Not only did our researchers sweep up a number of accolades, but they were also keynote speakers on several forum panels and conducted over 11 presentations – spearheading the Cerebral Palsy Alliance Research Foundation as leaders in global research.
More than 1,100 researchers, clinicians and medical professionals were in attendance at the conference, including sixteen CPA researchers. They represented our four research priorities – early detection & intervention, epidemiology, technology and regenerative medicine.
“Our research results were of great interest to the global specialists at this conference and our team was widely sought out. We were frequently asked why Australia was leading the way,” said Nadia Badawi, Chair, Cerebral Palsy Alliance Research Foundation.
“Our successes; 40% drop in the rate of CP in Australia since 2006, reduction in severity, early diagnosis and childhood intervention, the Australian CP register, along with current project updates really reinforced our position as global leaders. Our results ensured robust discussion and debate with current and potential collaborators,” added Professor Badawi.
The conference theme, Winds of Hope, was reflected throughout the four days of learning, collaboration and networking.
Echoing Cerebral Palsy Alliance’s ethos of taking guidance from those with lived CP experience, the conference opened with a Community Forum, an in-person educational event developed by families to serve as a resource for individuals with cerebral palsy and their parents and carers.
Professor Iona Novak was a panellist at the forum, discussing stem cells in a “Hot Topics” panel. She also delivered a powerful keynote presentation during the main conference. Drawing on the experiences of families that have been involved with her research, her talk was titled “An early diagnosis is better, even if it is hard to accept”.
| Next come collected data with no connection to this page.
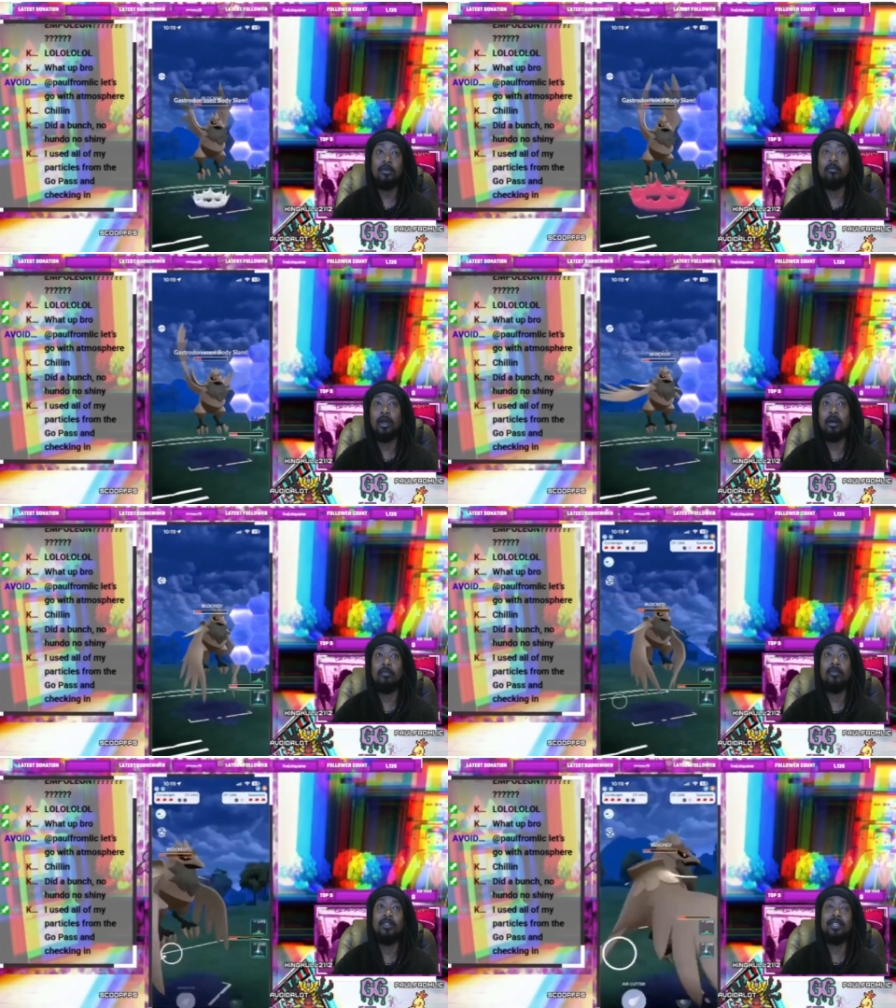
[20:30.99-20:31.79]
But
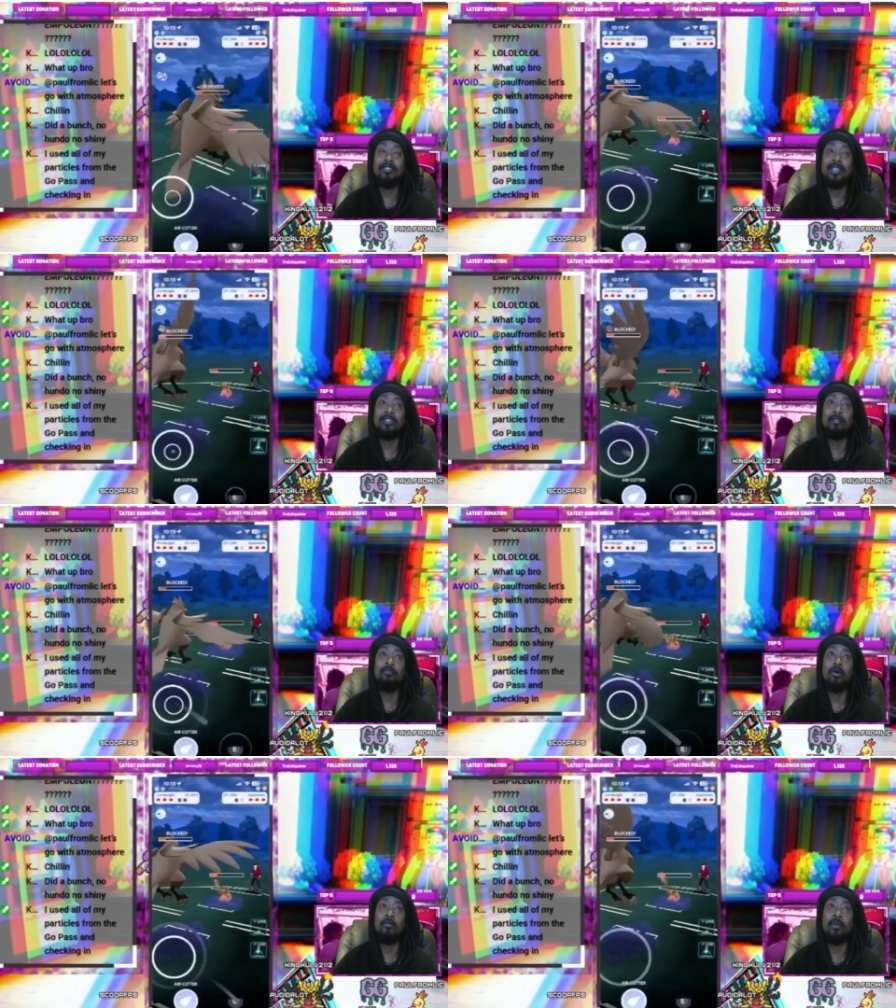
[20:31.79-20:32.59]
this thing's a
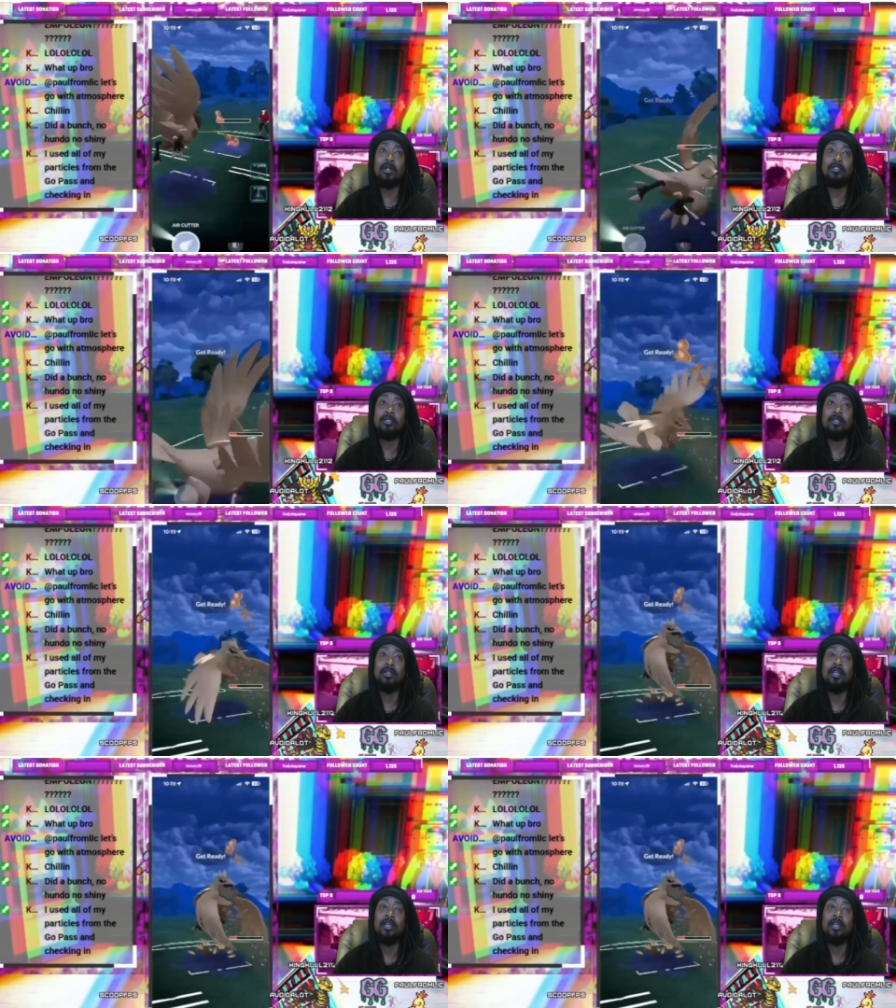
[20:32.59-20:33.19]
bulk monster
Over the course of the conference, our CPA researchers presented eleven oral presentations, spanning topics from epidemiology to feeding therapy for babies, from umbilical cord blood treatment to genetics studies and eye-gaze technology. There was vast audience interest in a landmark paper regarding the accuracy of early markers to predict motor severity and type of cerebral palsy in infants, presented by Dr Anna te Velde.
CPA hosted six mini-symposiums and seminars during the conference. These longer sessions facilitated in-depth training, discussion and collaboration in topics such as the acceleration of clinical trials and research translation, task-specific training and using data to accelerate research discoveries.
In collaboration with researchers from the US and Europe, CPA researchers Dr Sarah McIntyre, Professor Nadia Badawi, and Dr Shona Goldsmith presented the first version of a new map of causal pathways to CP. This workshop generated much discussion and garnered a new group of collaborators to join the global project as it progresses.
There were multiple workshops and sessions across the conference that focused on technology, including Dr Petra Karlsson’s important symposium on using technology (switch and eye-gaze technology) to increase healthcare access by developing an accessible neuropsychological (brain testing) battery for individuals with severe motor and speech impairment. A second important seminar on the use of eye-gaze technology in children and youth with severe CP was also well-received by the audience. Our team were also able to attend an important pre-conference workshop that focused on a global perspective on technology use in rehabilitation, hosted at Northwestern University.
Notably our CPA researchers received five of the ten ‘Top 10 Free Paper nominations. Accolades included:
Evaluation of a Mindfulness Based Stress Reduction Intervention for Adults with Cerebral Palsy with Anxiety and/or Emotion Regulation Difficulties
Associate Professor Hayley Smithers-Sheedy was nominated for the Best Adult Paper
Other important research from low- and middle-income countries (LMIC) (including Argentina, Bangladesh, India, Mexico, Nigeria, Sri Lanka) was presented at the conference.
The research included a randomized controlled trial of parent-delivered early intervention, studies on early detection, epidemiology, and our survey of CP registers across the world including twelve new registers in LMIC.
The international impact and reach of CPA was evident throughout the conference, with CPA results underpinning a vast number of additional presentations, supported by CPA research funding.
Alongside robust discussion and debate through networking opportunities, several team members were able to capitalise on their proximity to other important events while in the US: Dr Anna te Velde and Dr Ashleigh Hines met with collaborators at the prominent Cincinnati Children’s Hospital, Dr Amanda Khamis met with collaborators and attended an infant feeding conference in Boston, while Dr Megan Finch-Edmondson presented at the 2023 Cord Blood Connect Conference in Florida, winning Best Abstract Award for her presentation.
An important future event that will be led by Conference Co-Chair and Academy Co-President Dr Sarah McIntyre and attended by our talented researchers, is the Australasian Academy of Cerebral Palsy and Developmental Medicine conference in Cairns in July 2024.